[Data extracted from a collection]
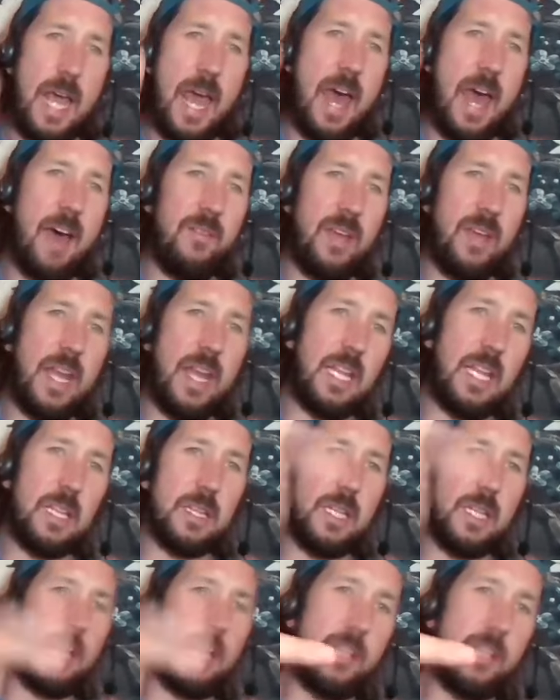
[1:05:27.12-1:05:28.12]
have a
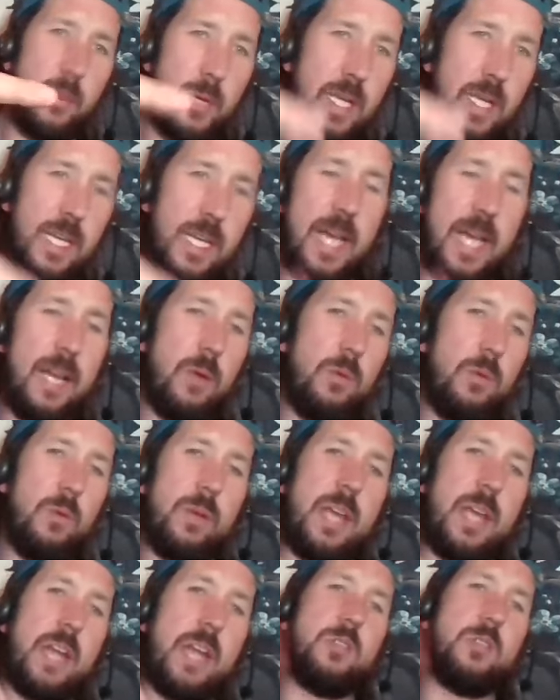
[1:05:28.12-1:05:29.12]
lovely weekend, and we will
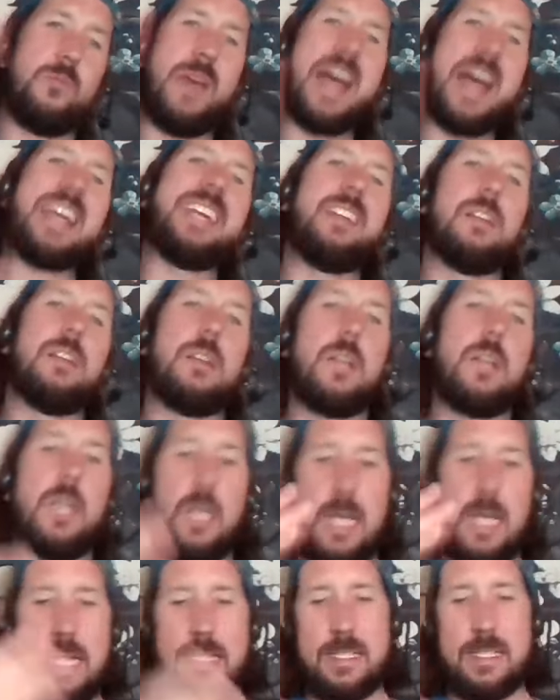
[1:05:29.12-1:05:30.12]
catch you back here
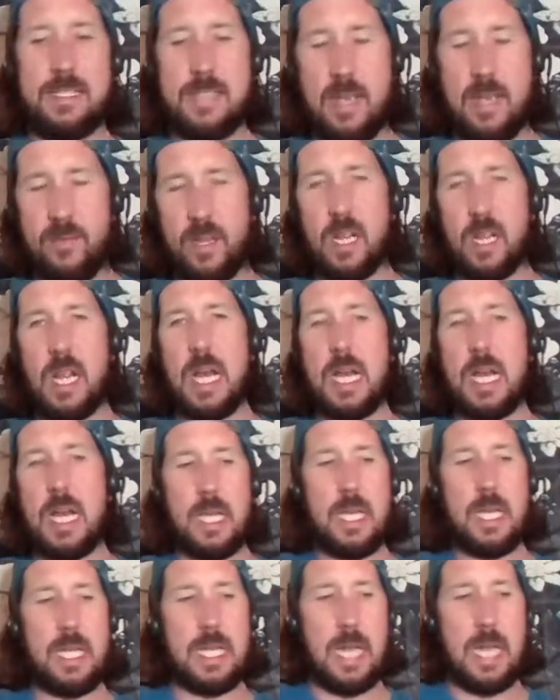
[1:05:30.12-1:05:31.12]
at 7 o'clock
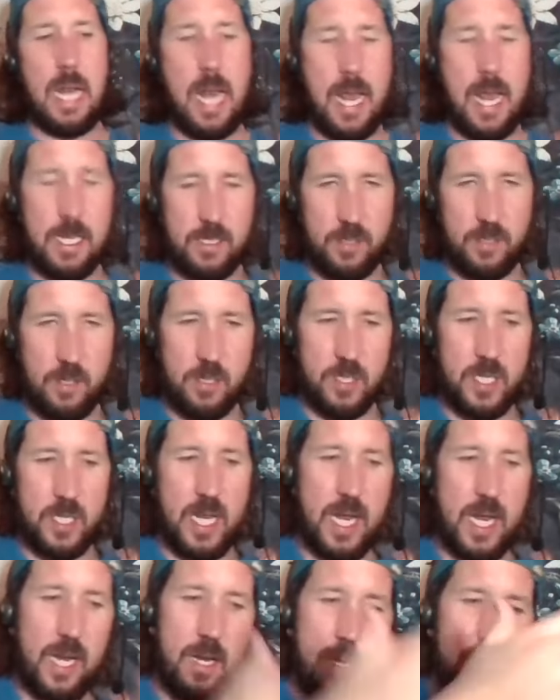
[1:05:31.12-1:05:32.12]
next
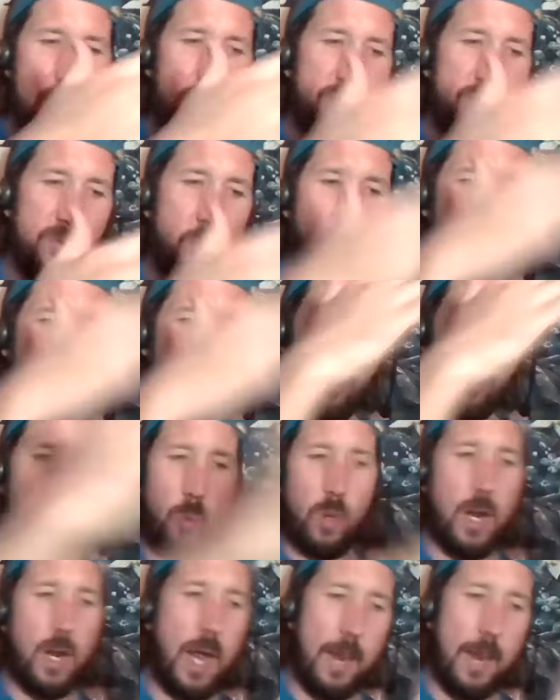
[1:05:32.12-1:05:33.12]
Thursday for
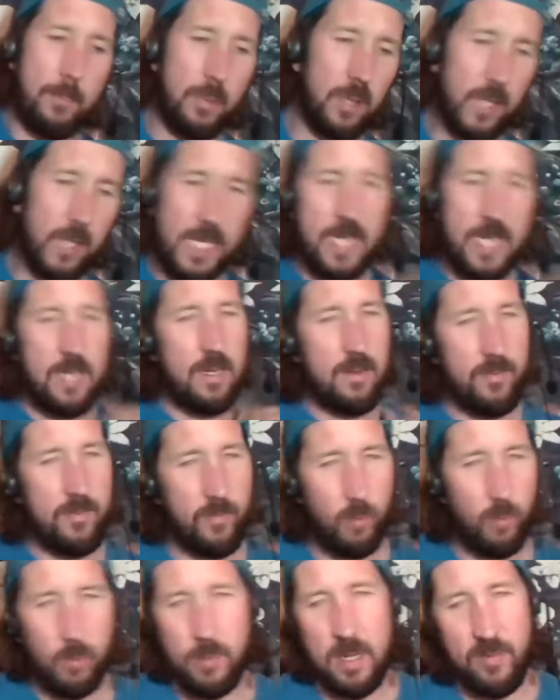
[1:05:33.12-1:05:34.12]
what I believe
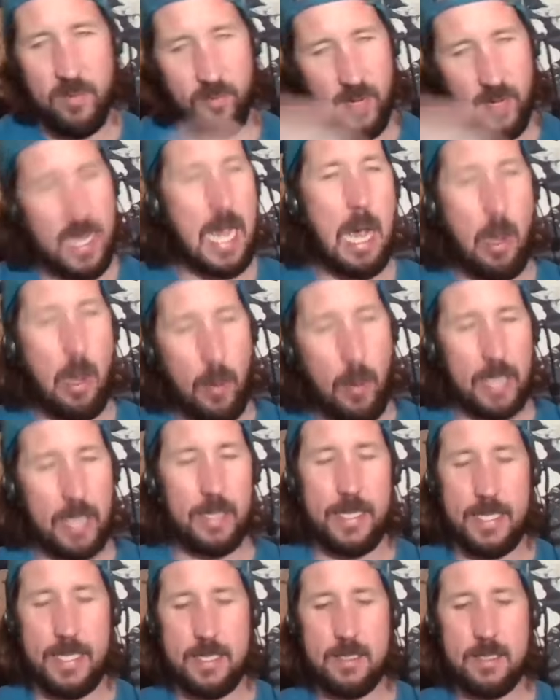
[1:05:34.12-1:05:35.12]
will be, for now at
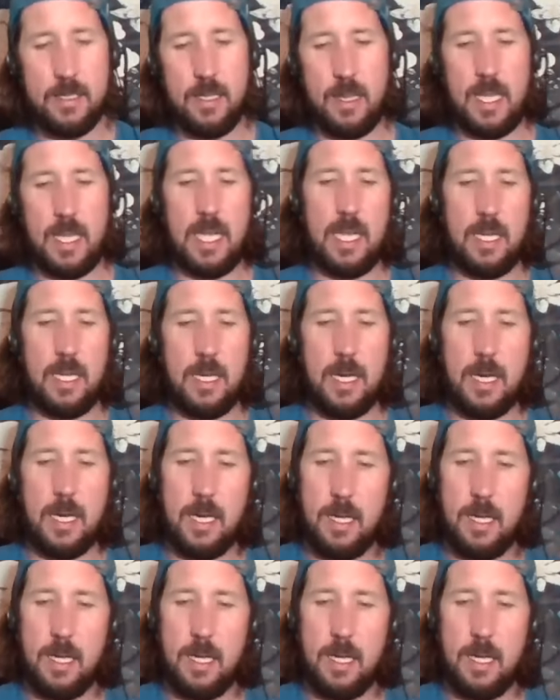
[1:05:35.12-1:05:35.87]
least, the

_ASSIGNMENT_
Leave out the pictures, and retype exactly the lines from the one containing "[1:05:32.12-1:05:33.12]" through the final line of the data.

_ANSWER TO THE PROBLEM_
[1:05:32.12-1:05:33.12]
Thursday for
[1:05:33.12-1:05:34.12]
what I believe
[1:05:34.12-1:05:35.12]
will be, for now at
[1:05:35.12-1:05:35.87]
least, the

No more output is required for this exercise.